• Required work:
Print out the data that follows exactly, character for character, apart from the pictures.

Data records
────────────────────

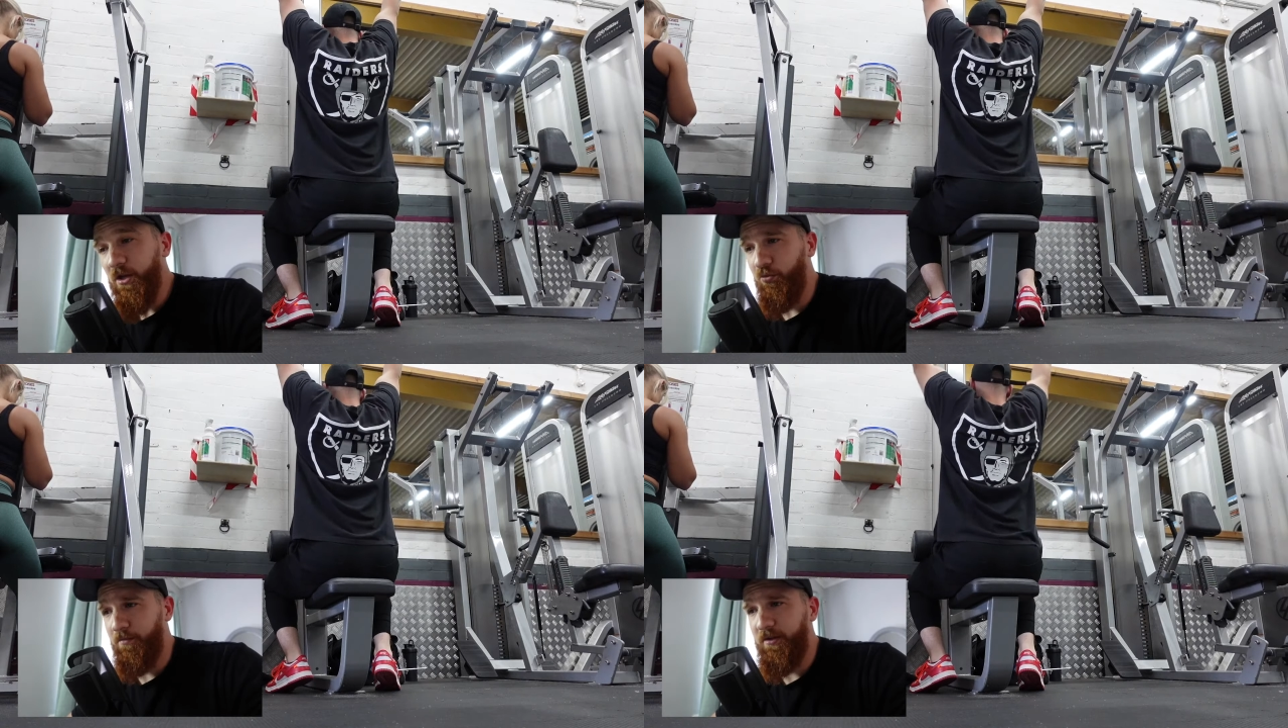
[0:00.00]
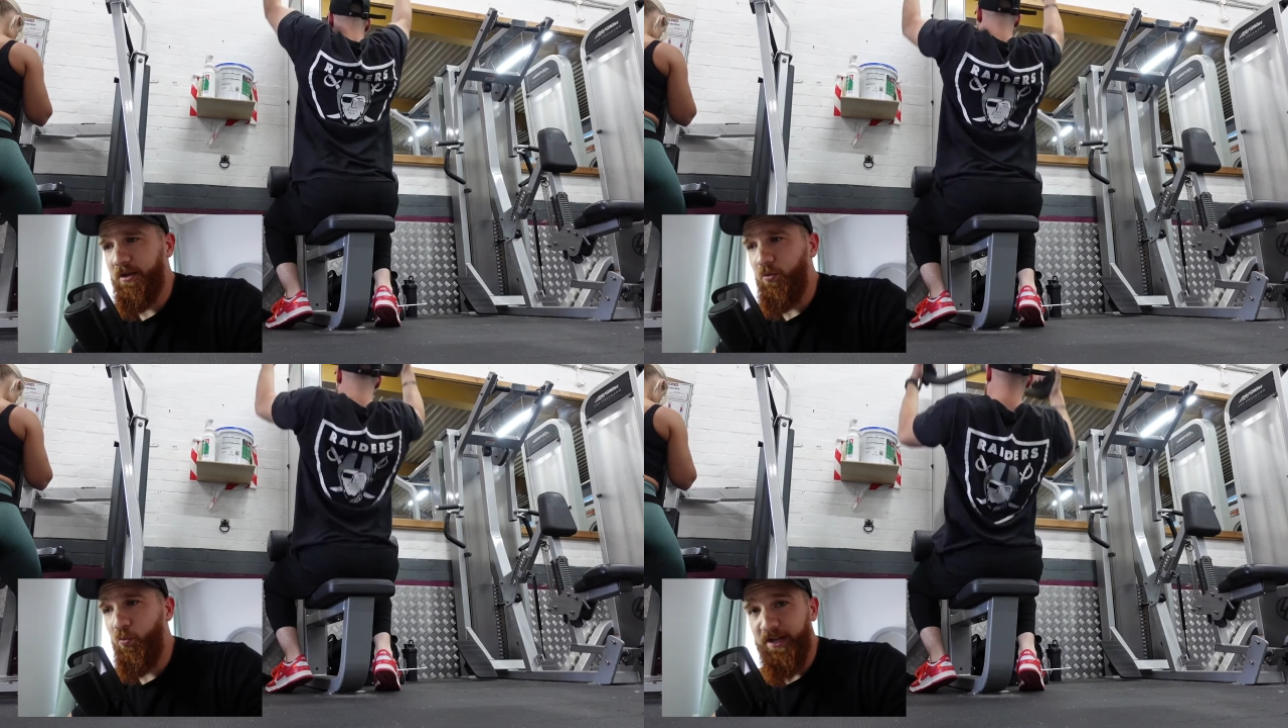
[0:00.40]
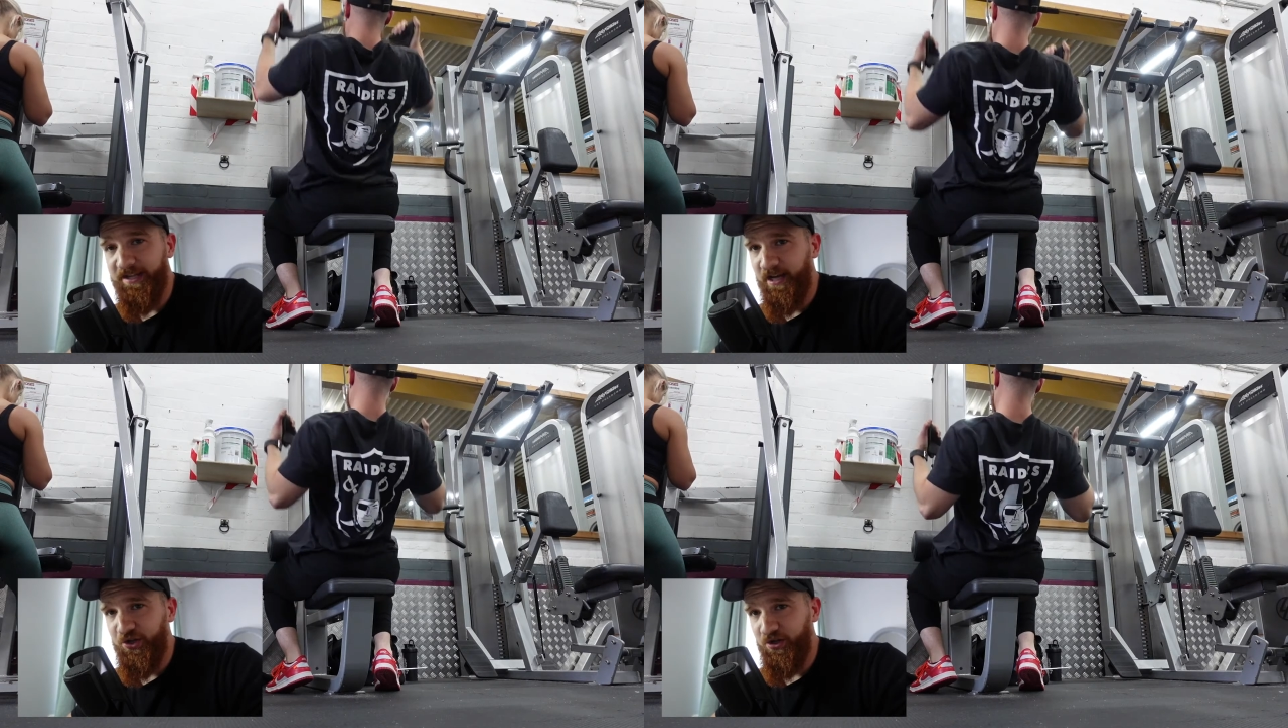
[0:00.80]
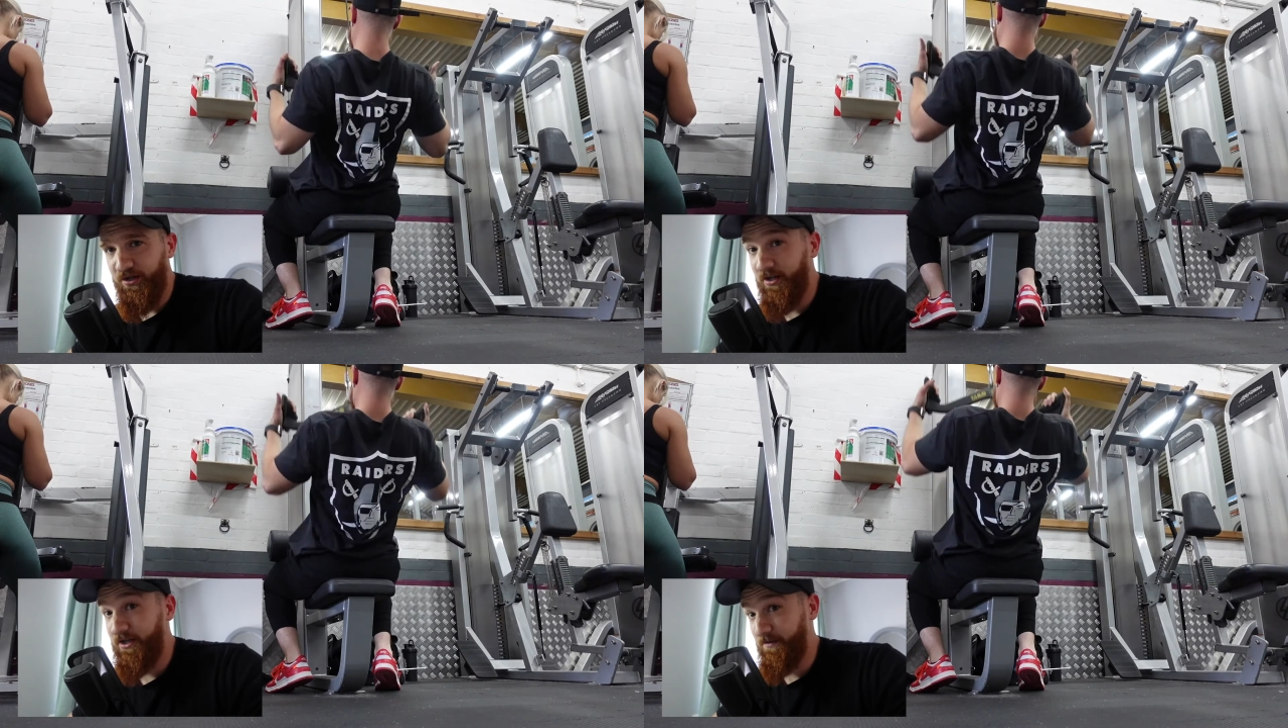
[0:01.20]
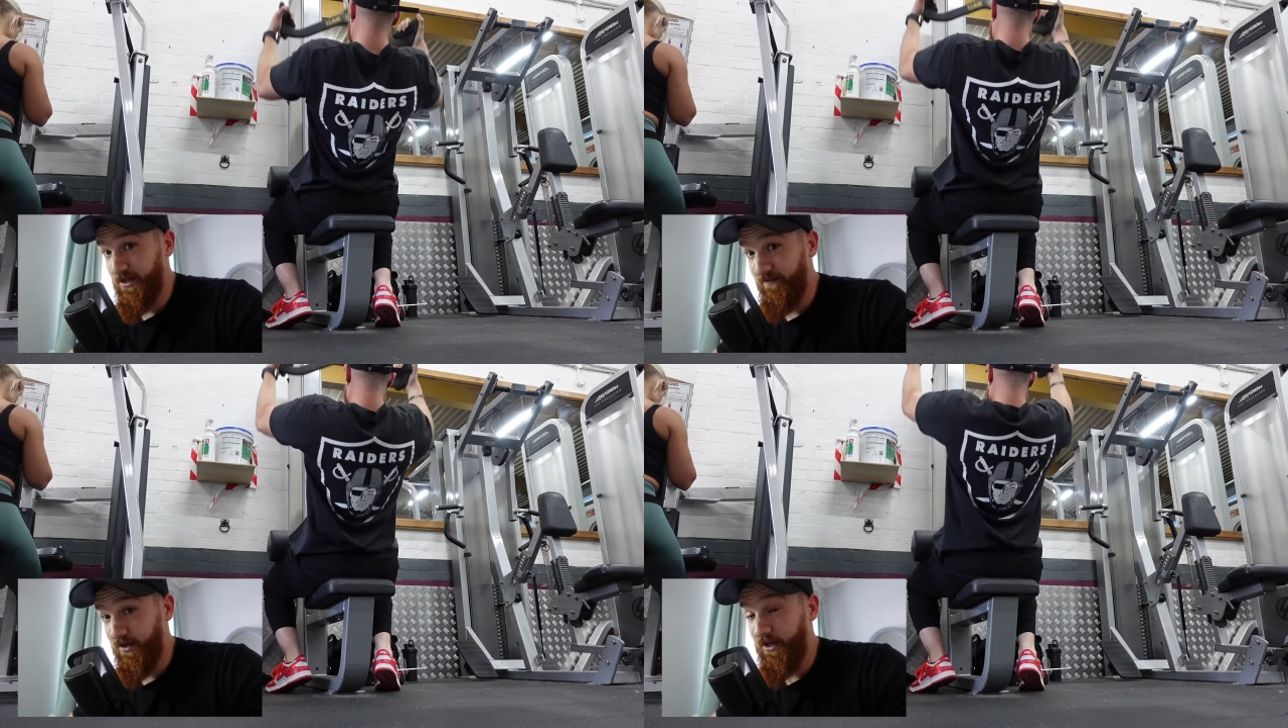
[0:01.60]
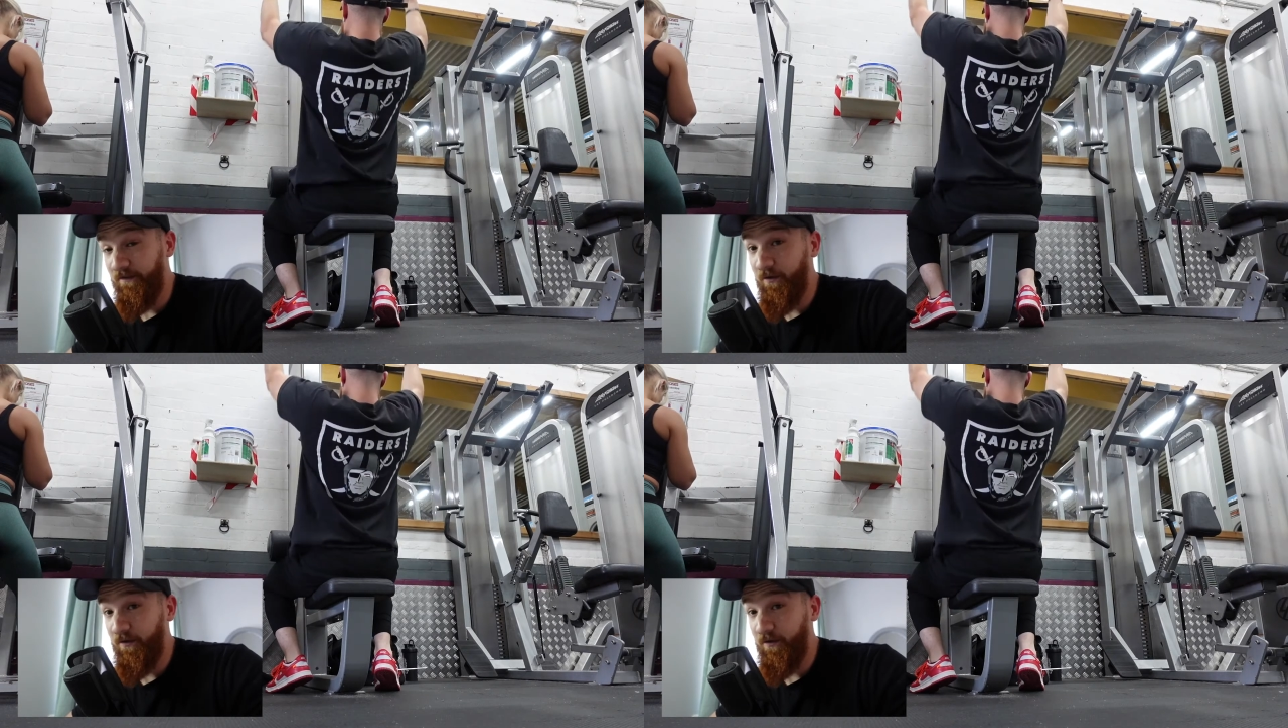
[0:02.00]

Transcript: would be weight selection, specifically if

────────────────────

• Solution for this exercise:
[0:00.00]
[0:00.40]
[0:00.80]
[0:01.20]
[0:01.60]
[0:02.00]

Transcript: would be weight selection, specifically if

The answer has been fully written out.